For Data Engineers & DBAs

Elasticsearch Schema Management Was Hell. Then Someone Typed SQL.

No more REST API calls with JSON payloads. No more version-specific syntax. Manage your Elasticsearch indexes with familiar SQL.

The Problem

Elasticsearch has no native SQL DDL or DML. Creating indexes requires REST API calls with JSON mappings. Mappings are immutable — modifying a field means creating a new index and reindexing all data. Dynamic mapping can create type conflicts across shards.
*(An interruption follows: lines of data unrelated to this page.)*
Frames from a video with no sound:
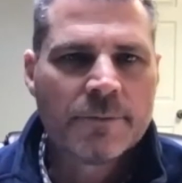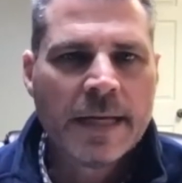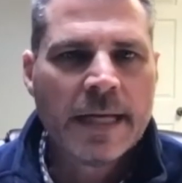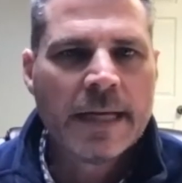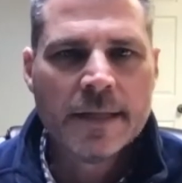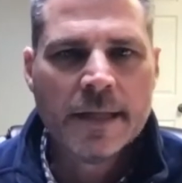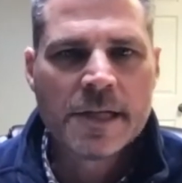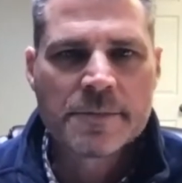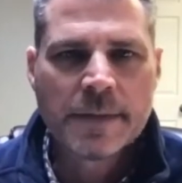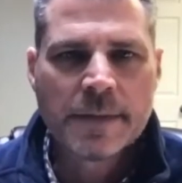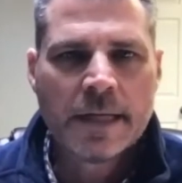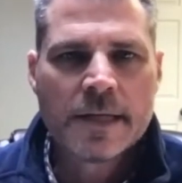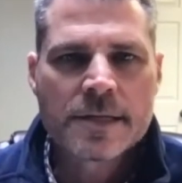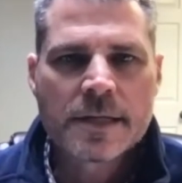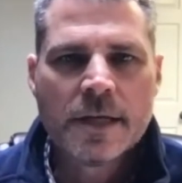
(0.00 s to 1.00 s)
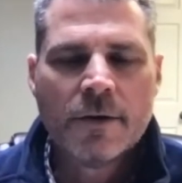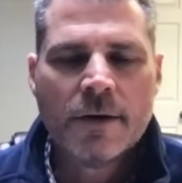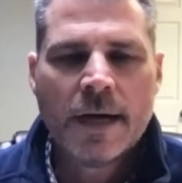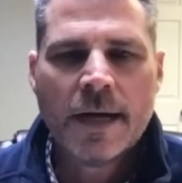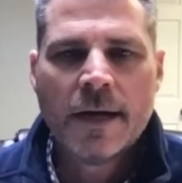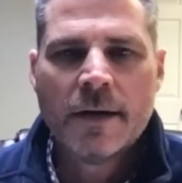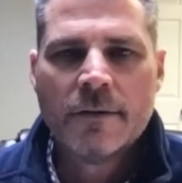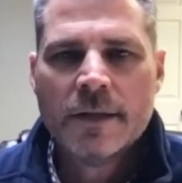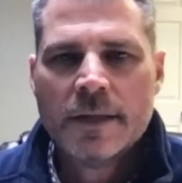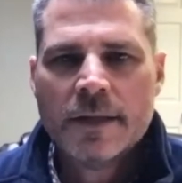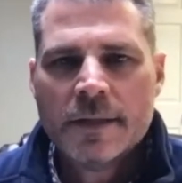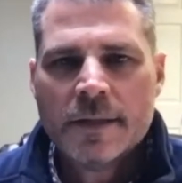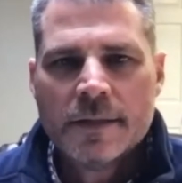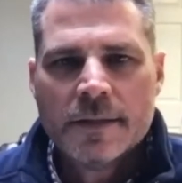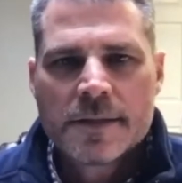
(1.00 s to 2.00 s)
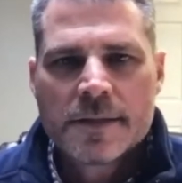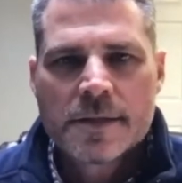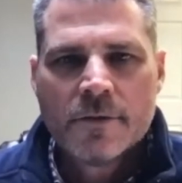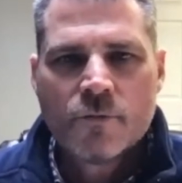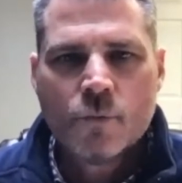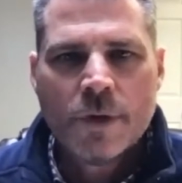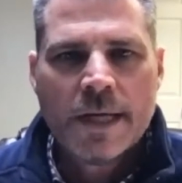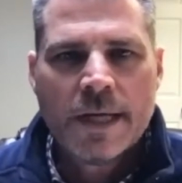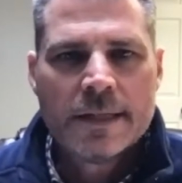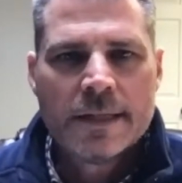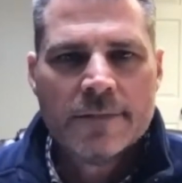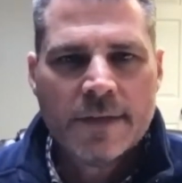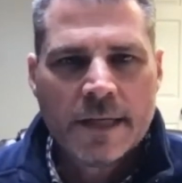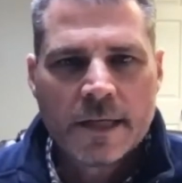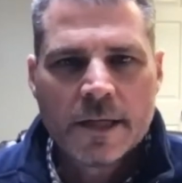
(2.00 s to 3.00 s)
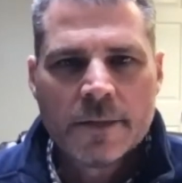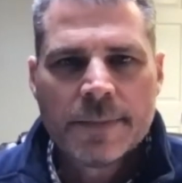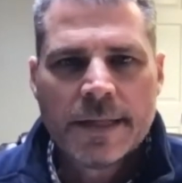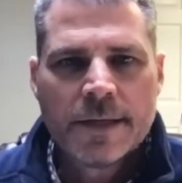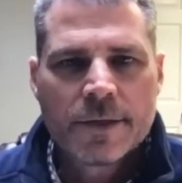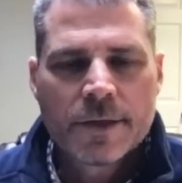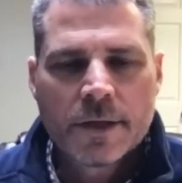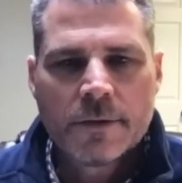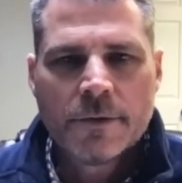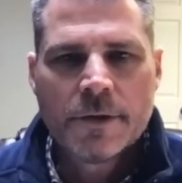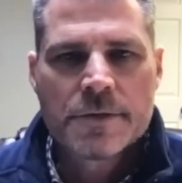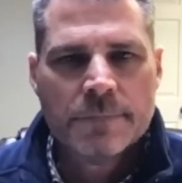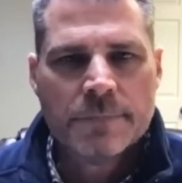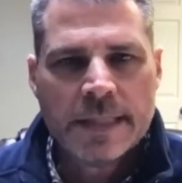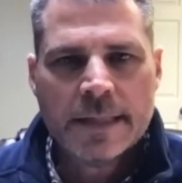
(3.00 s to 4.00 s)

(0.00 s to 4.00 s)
man does, but he doesn't know how. So if we develop and encourage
There is no migration tooling and no standard approach for schema changes at scale.

SQL DDL for Elasticsearch

-- Create an index with typed columns
CREATE TABLE orders (
  id KEYWORD,
  customer_id KEYWORD,
  amount DOUBLE,
  status KEYWORD,
  order_date DATE,
  PRIMARY KEY (id)
);

-- Add a column safely
ALTER TABLE orders ADD COLUMN IF NOT EXISTS shipping_address TEXT;

-- Inspect your schema
DESCRIBE TABLE orders;

-- Drop when done
DROP TABLE IF EXISTS temp_orders;

SQL DML + Bulk Loading

-- Insert documents
INSERT INTO orders (id, customer_id, amount, status)
VALUES ('o1', 'c42', 199.99, 'pending');

-- Update with conditions
UPDATE orders SET status = 'shipped' WHERE status = 'pending' AND order_date < '2025-01-01';

-- Bulk load from S3 (Parquet, JSON, Delta)
COPY INTO orders FROM 's3://data-lake/orders/' FORMAT PARQUET;

-- Bulk load from local JSON
COPY INTO logs FROM '/data/app-logs.json' FORMAT JSON;

COPY INTO — Formats & Sources

File Formats

JSON

JSON Array

Parquet

Delta

Data Sources

Local files

Amazon S3

Azure Blob

Google Cloud Storage

HDFS